=== Exercise ===
Extract precisely the lines that run from the line containing "[0:04.50-0:05.40]" to the end of the records below, with both ends included and pictures omitted.

(Records excerpted from a collection)
- - -
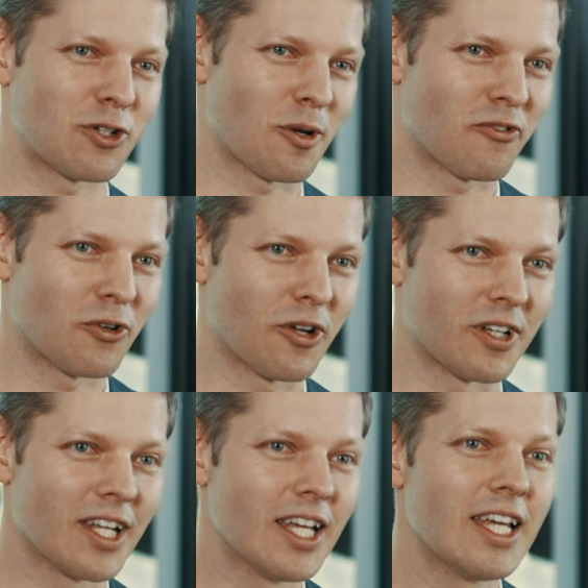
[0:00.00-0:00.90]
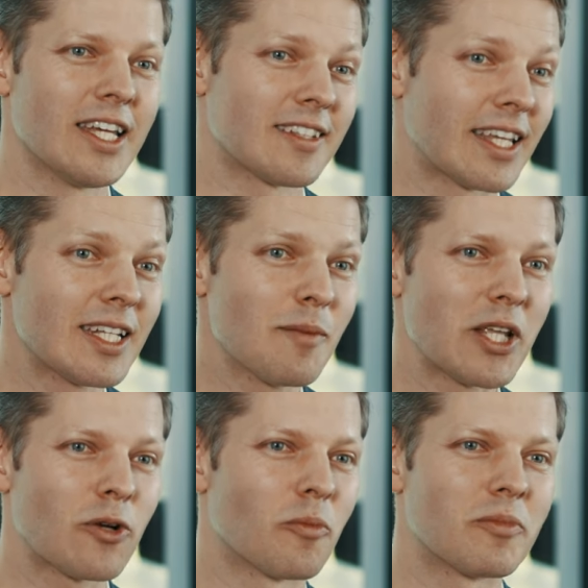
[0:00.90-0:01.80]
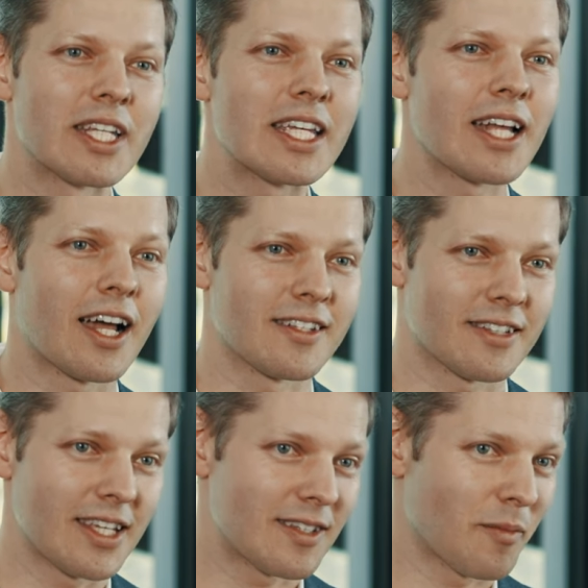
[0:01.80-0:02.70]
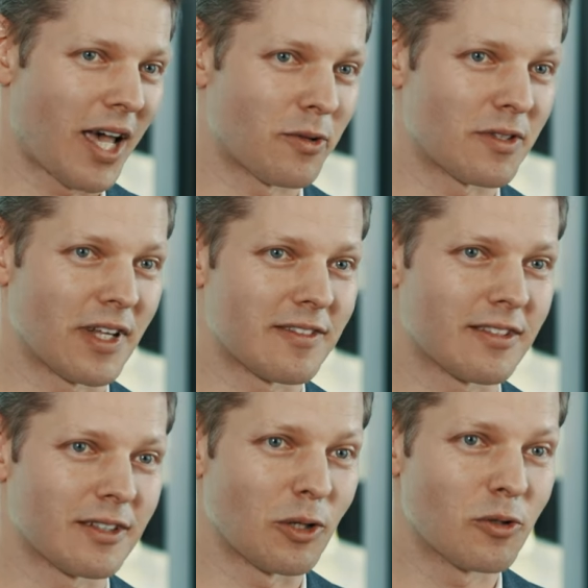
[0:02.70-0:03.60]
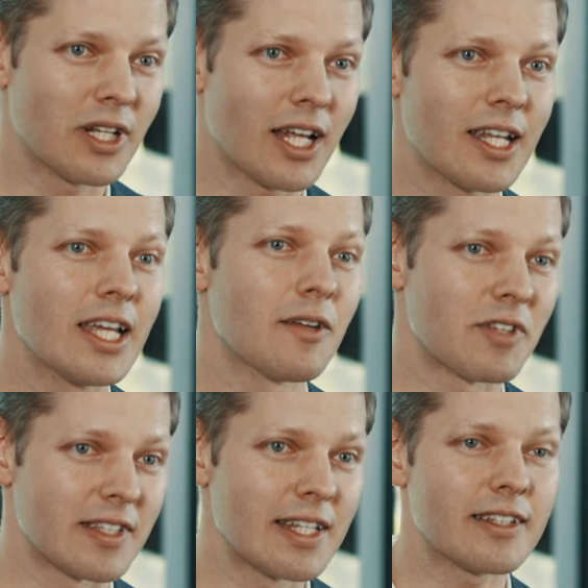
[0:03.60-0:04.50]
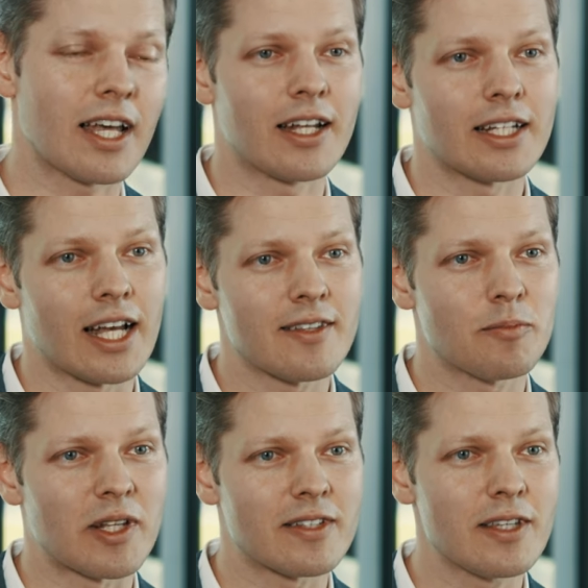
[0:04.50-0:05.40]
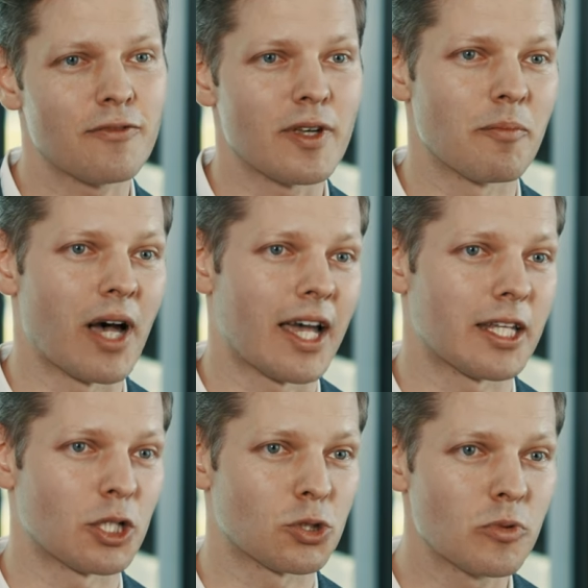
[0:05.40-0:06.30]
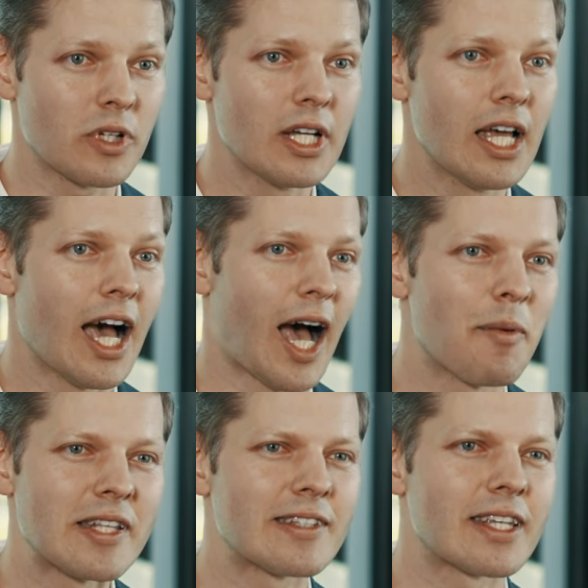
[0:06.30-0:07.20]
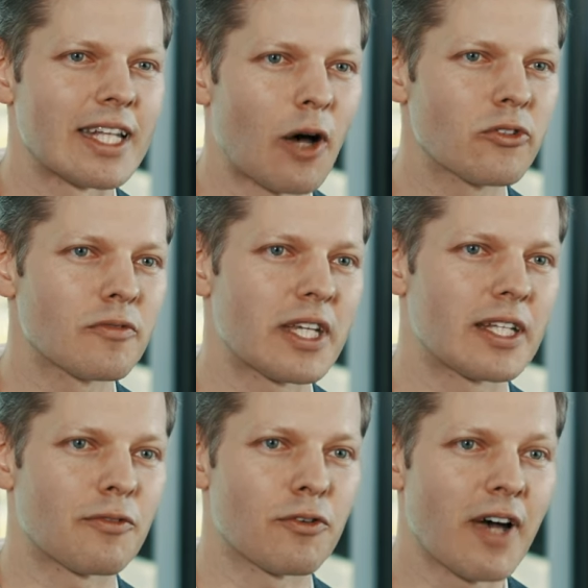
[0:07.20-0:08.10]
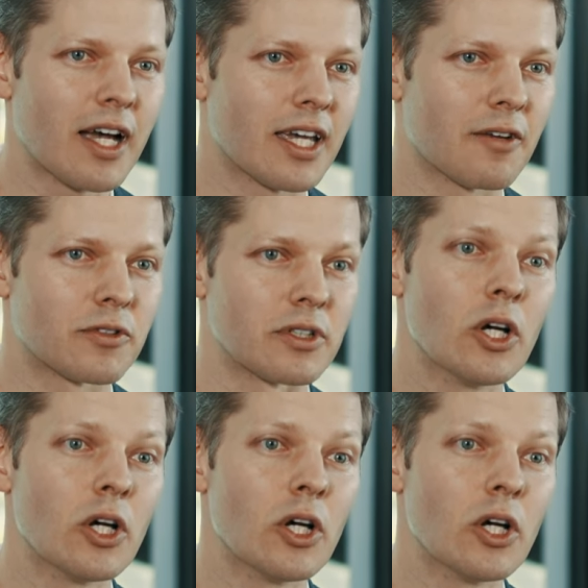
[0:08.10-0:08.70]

wir schöpfen können. Es geht nämlich um digitale Skills im 21. Jahrhundert. Wir sehen es gerade ganz massiv im Bereich der Schule, aber es ist genauso wichtig für Fachkräfte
- - -
=== Response box ===
[0:04.50-0:05.40]
[0:05.40-0:06.30]
[0:06.30-0:07.20]
[0:07.20-0:08.10]
[0:08.10-0:08.70]

wir schöpfen können. Es geht nämlich um digitale Skills im 21. Jahrhundert. Wir sehen es gerade ganz massiv im Bereich der Schule, aber es ist genauso wichtig für Fachkräfte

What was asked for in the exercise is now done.